Scottish Opera will perform Verdi’s Falstaff; violinist Nicola Benedetti is in residence and Sir Simon Rattle will conduct the London Symphony Orchestra. “There really isn’t a dilution of quality at all,” Linehan said.

While organisers can hope that coronavirus restrictions will not be a problem for next year’s festivals, the climate crisis has prompted a broad reconsideration of the carbon emissions resulting fromthe annual transformation of Scotland’s capital into a centre of global cultural activity.

Sorcha Carey, director of the Edinburgh Art Festival, said digital technologies that had helped it through the pandemic could provide new opportunities for artists and for international collaboration. “These are new ways of working that we will seek to evolve and develop as we look to reduce our carbon footprint,” she said.

The Scottish government is urging people to socially distance as the festival approaches © Jeff J Mitchell/Getty Images

Linehan, McCarthy and Barley said there would be a shift toward ensuring that overseas travel for their festivals was more carbon efficient, with participants expected to do more performances per trip.

The Fringe will this year use only electronic tickets and forgo a printed programme, with no plans to return to the telephone book-style guide that previously helped audiences find their way among a multitude of shows spanning theatre, music, comedy and much else.

McCarthy said the need to ensure sustainability meant the Fringe Society, the famously anarchic festival’s central organising body, might need a stronger role in ensuring participants subscribed to a shared set of values.

This could involve “just maybe having a wee bit more teeth to kind of hold the festival to account”, McCarthy said.
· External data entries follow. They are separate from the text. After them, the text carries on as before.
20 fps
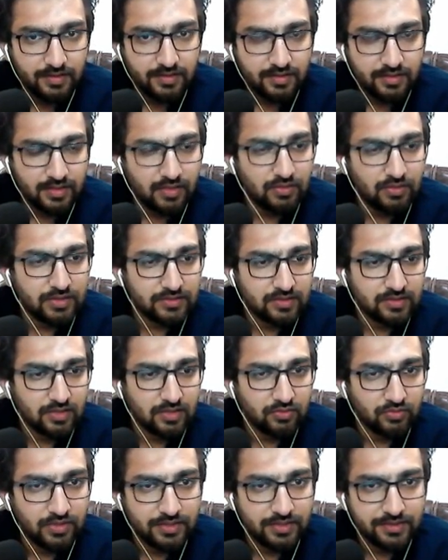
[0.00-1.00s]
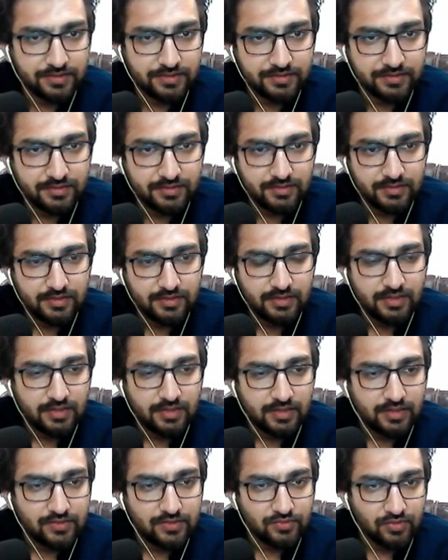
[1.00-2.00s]
Now let's calculate it.
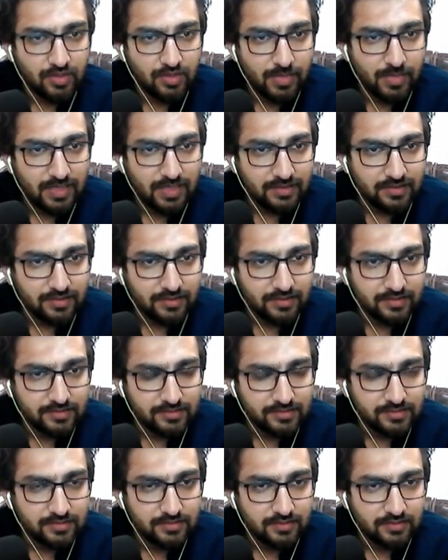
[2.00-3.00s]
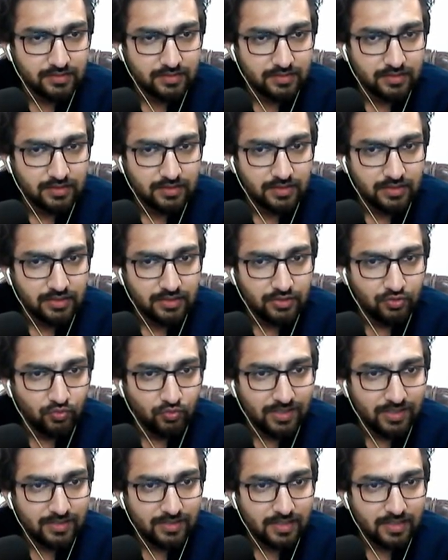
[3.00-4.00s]
So the method is, you
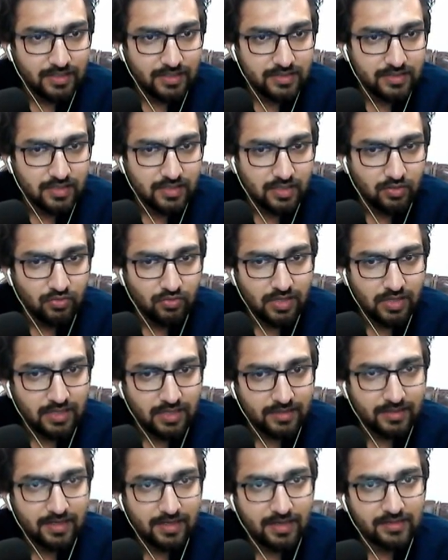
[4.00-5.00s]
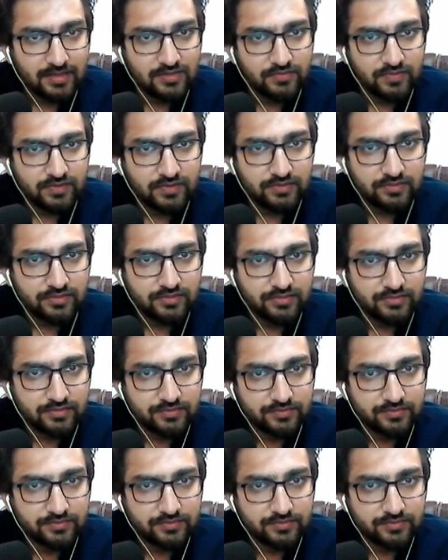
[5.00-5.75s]
will write down that x first.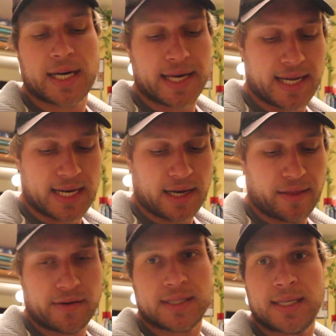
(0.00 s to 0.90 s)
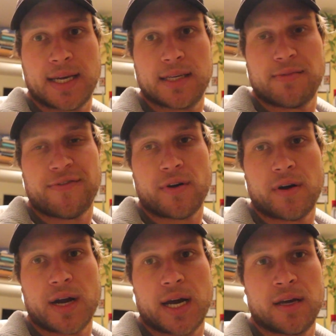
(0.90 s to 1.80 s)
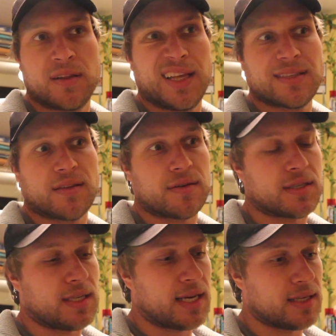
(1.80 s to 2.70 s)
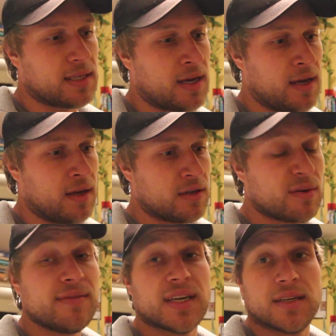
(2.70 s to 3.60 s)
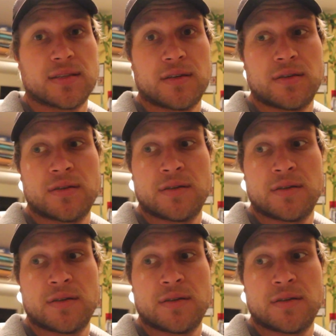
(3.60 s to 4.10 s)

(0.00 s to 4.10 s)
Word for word: I got uh, 13 days before, I, uh, less than 13 days, 12 days,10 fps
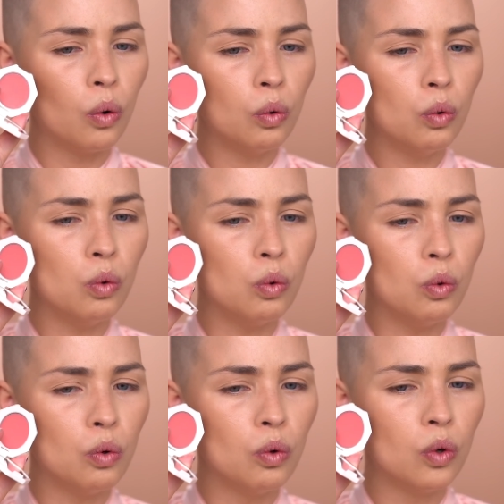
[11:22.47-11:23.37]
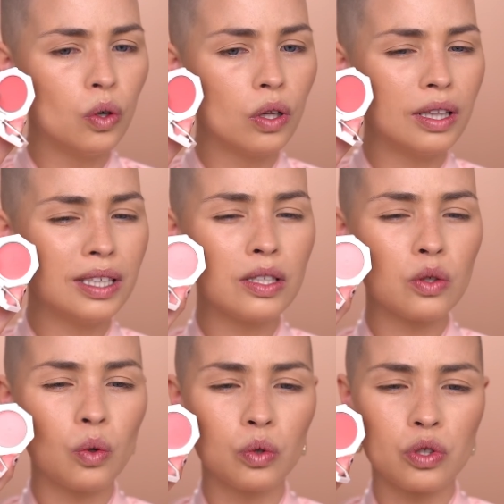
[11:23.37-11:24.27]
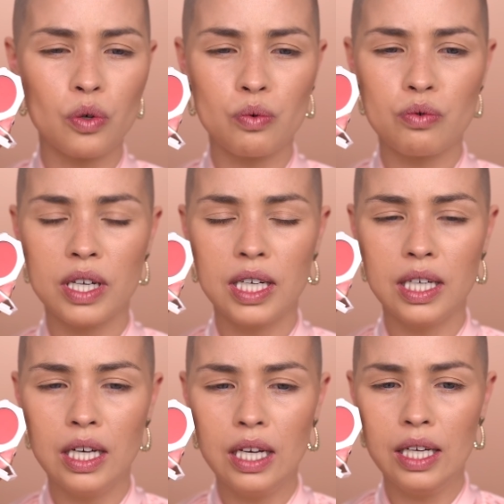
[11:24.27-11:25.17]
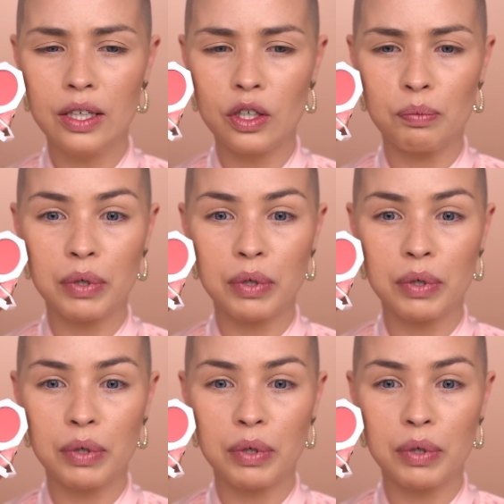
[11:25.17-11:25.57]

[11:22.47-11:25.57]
Ooh, this is also really good,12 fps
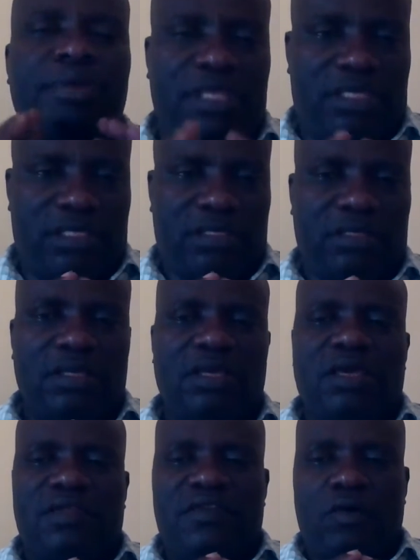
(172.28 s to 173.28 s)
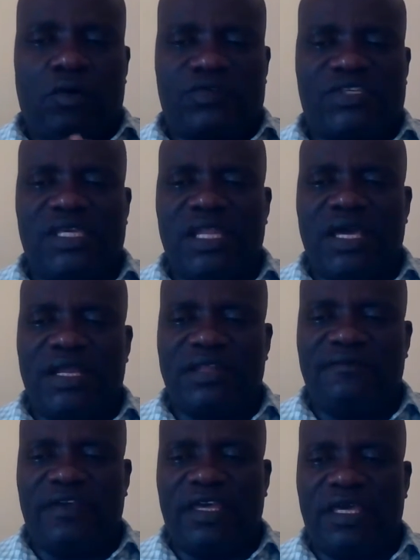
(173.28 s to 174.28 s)
be. The
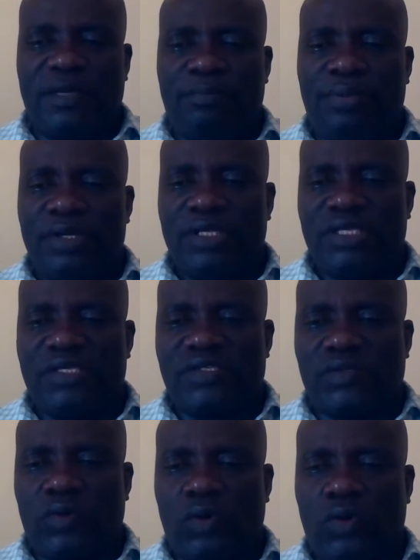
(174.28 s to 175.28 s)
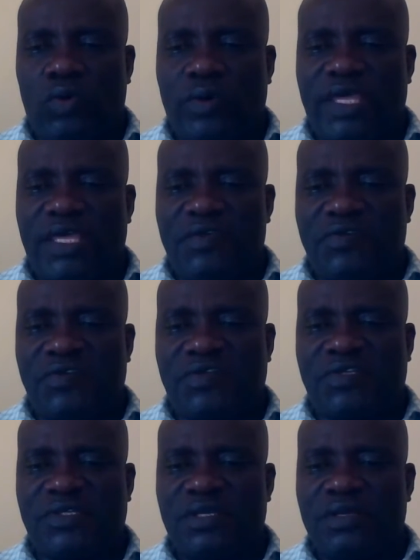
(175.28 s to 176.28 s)
auxiliary verb is
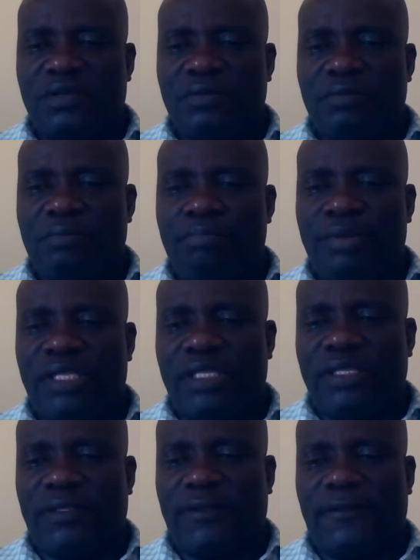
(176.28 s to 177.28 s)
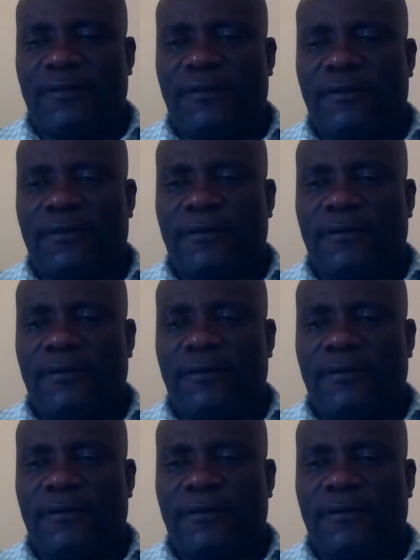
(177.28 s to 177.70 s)
always be.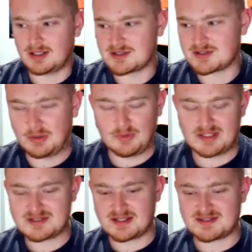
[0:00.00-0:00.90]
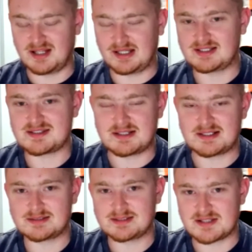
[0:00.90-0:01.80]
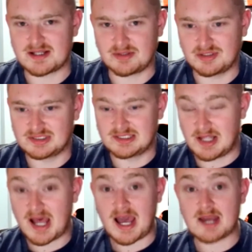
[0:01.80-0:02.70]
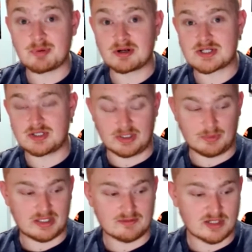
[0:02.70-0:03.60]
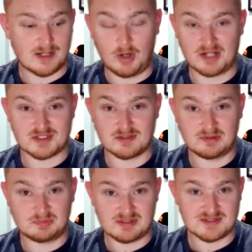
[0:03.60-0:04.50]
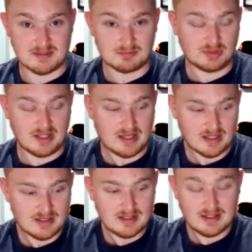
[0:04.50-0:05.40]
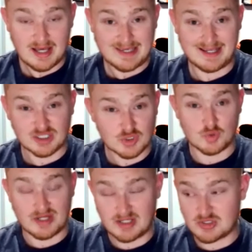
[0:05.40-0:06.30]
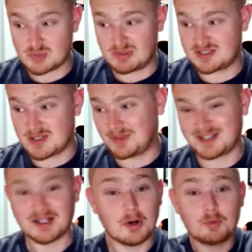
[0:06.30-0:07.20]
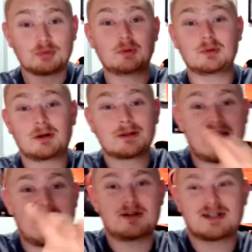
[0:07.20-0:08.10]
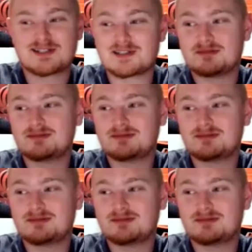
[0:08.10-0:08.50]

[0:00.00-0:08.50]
So that's not exactly good. And I personally, whenever I watch the football team play, I kind of cringe because I'm like, no, don't hurt Alex.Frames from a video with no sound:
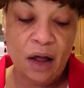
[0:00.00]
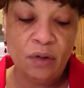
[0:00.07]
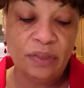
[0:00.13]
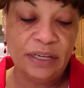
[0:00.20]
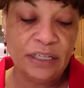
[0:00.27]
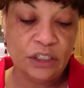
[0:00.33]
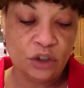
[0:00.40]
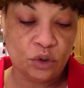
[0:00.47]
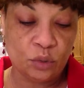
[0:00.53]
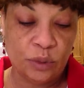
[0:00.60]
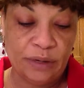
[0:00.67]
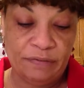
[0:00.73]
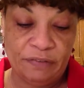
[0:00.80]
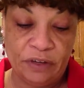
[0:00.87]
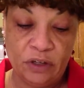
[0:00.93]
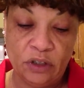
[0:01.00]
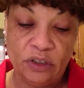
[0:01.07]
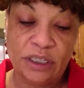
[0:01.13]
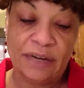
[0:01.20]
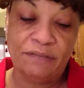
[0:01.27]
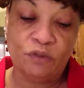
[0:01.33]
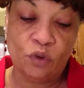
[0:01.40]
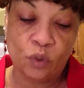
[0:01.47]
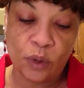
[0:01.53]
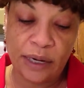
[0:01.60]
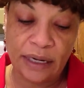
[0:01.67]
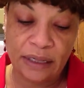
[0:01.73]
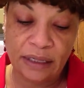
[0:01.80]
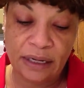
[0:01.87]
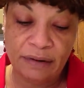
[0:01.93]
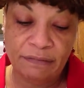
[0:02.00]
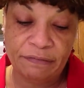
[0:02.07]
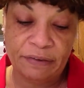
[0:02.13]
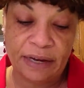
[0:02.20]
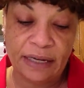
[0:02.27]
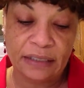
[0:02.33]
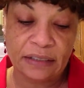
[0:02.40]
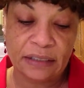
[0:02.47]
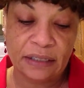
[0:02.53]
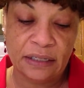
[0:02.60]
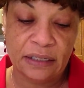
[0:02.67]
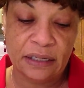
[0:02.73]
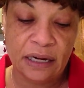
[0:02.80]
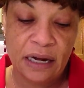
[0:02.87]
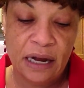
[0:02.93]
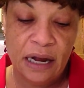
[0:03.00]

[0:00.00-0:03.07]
these three fields have greatly affected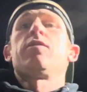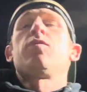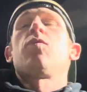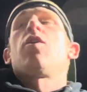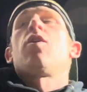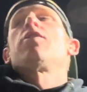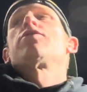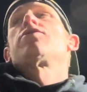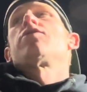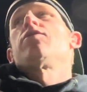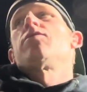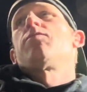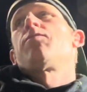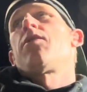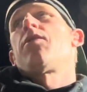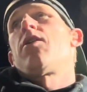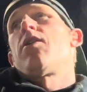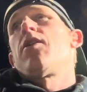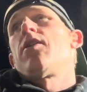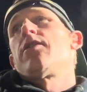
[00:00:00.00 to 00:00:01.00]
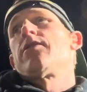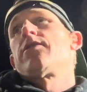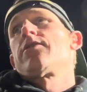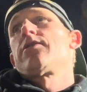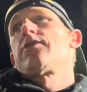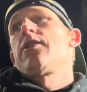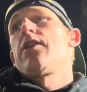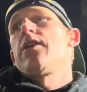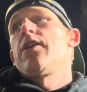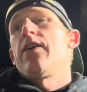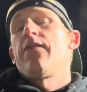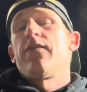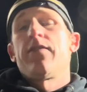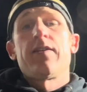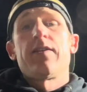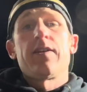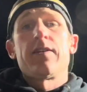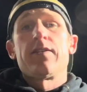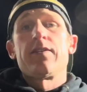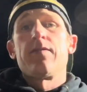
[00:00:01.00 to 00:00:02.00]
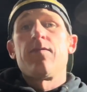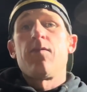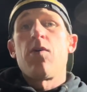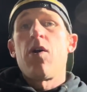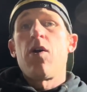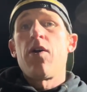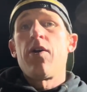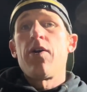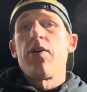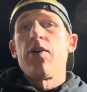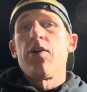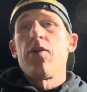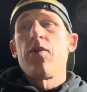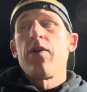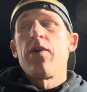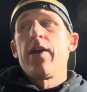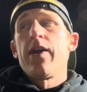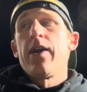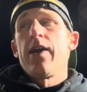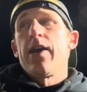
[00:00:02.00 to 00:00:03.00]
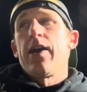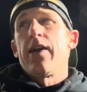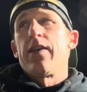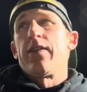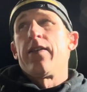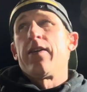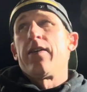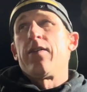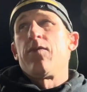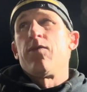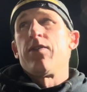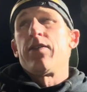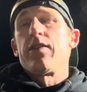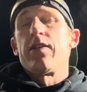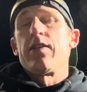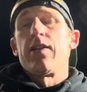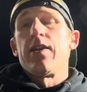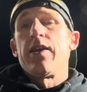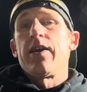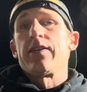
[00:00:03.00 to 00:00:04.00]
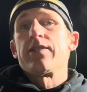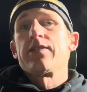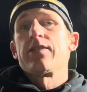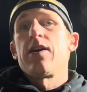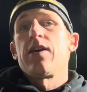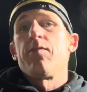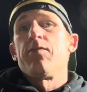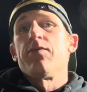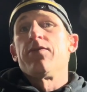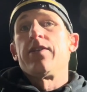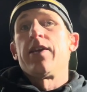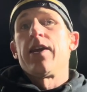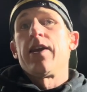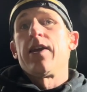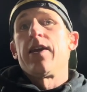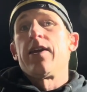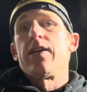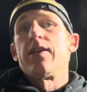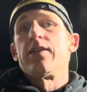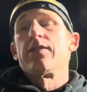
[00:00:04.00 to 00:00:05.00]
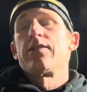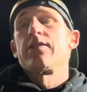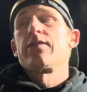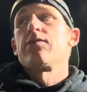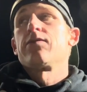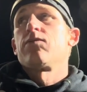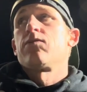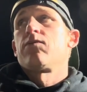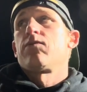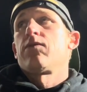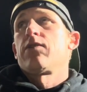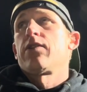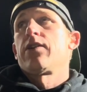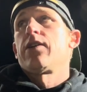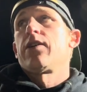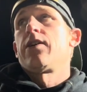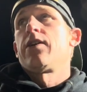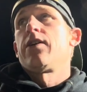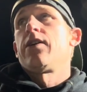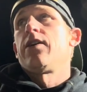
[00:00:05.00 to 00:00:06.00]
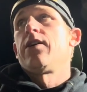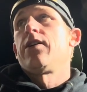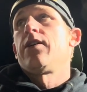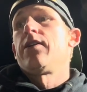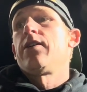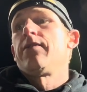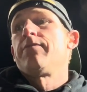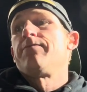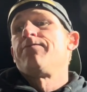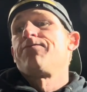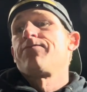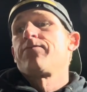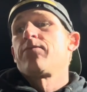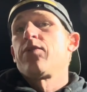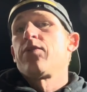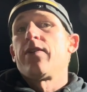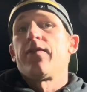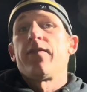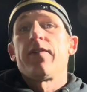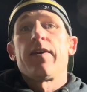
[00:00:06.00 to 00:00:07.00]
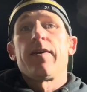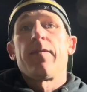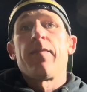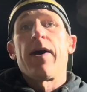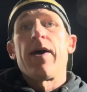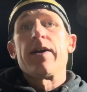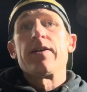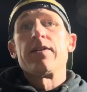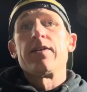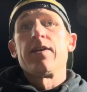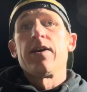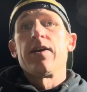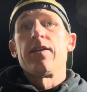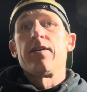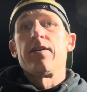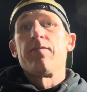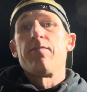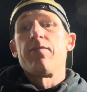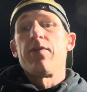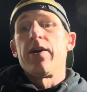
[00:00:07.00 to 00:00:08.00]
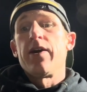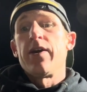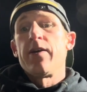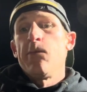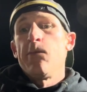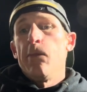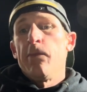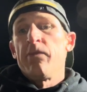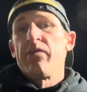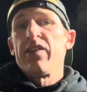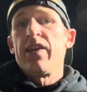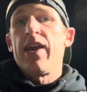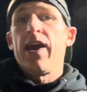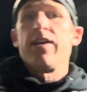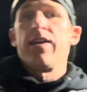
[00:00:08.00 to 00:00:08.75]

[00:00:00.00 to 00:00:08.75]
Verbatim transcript: wash all the parts, everything tomorrow and then within the next couple days we're gonna um, put everything back together but yeah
But she stressed that while administrators and audiences might be expected to try to limit travel in the future, artists and storytellers should be exempt from such pressure.

The prospect of increasingly online festivals might cheer those Edinburgh residents who complained before the pandemic of summer overcrowding, while worrying others in the city who relish the annual invasion.

But Linehan said digital technology would if anything feed the demand from performers and audiences to come together in person in Edinburgh. “The city is half of the experience,” he said. “The gathering is at the heart of it.”